## [Saved entries]
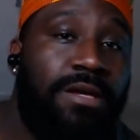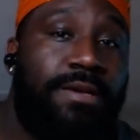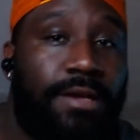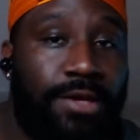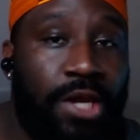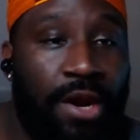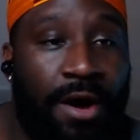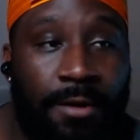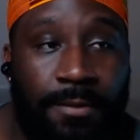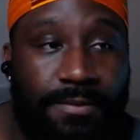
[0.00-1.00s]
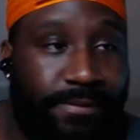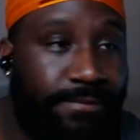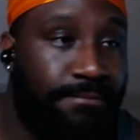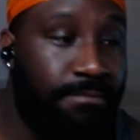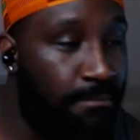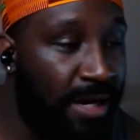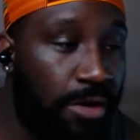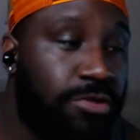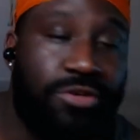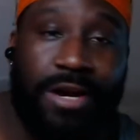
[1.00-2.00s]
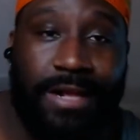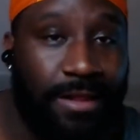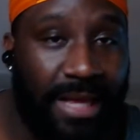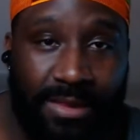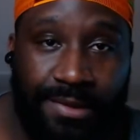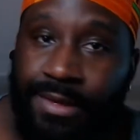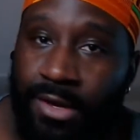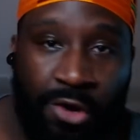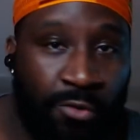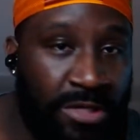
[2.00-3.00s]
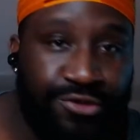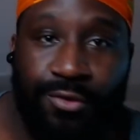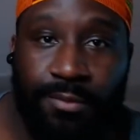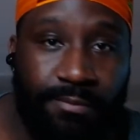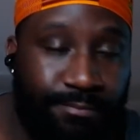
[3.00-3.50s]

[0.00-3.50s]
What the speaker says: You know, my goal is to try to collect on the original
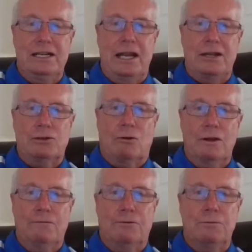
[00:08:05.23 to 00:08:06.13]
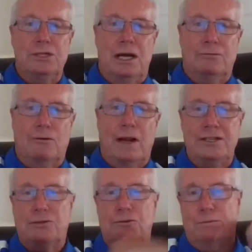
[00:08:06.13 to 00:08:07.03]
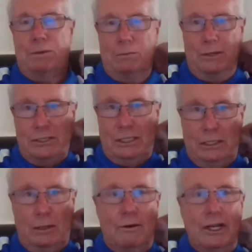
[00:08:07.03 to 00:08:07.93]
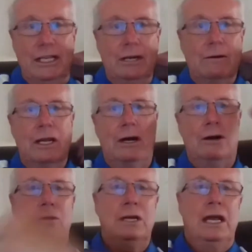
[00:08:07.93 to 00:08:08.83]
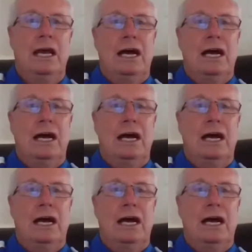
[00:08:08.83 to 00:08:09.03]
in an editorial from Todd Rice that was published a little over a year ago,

## [What you are asked to do]
Please set down every record above exactly as it appears, leaving out the pictures.

## [Result]
[0.00-1.00s]
[1.00-2.00s]
[2.00-3.00s]
[3.00-3.50s]

[0.00-3.50s]
What the speaker says: You know, my goal is to try to collect on the original
[00:08:05.23 to 00:08:06.13]
[00:08:06.13 to 00:08:07.03]
[00:08:07.03 to 00:08:07.93]
[00:08:07.93 to 00:08:08.83]
[00:08:08.83 to 00:08:09.03]
in an editorial from Todd Rice that was published a little over a year ago,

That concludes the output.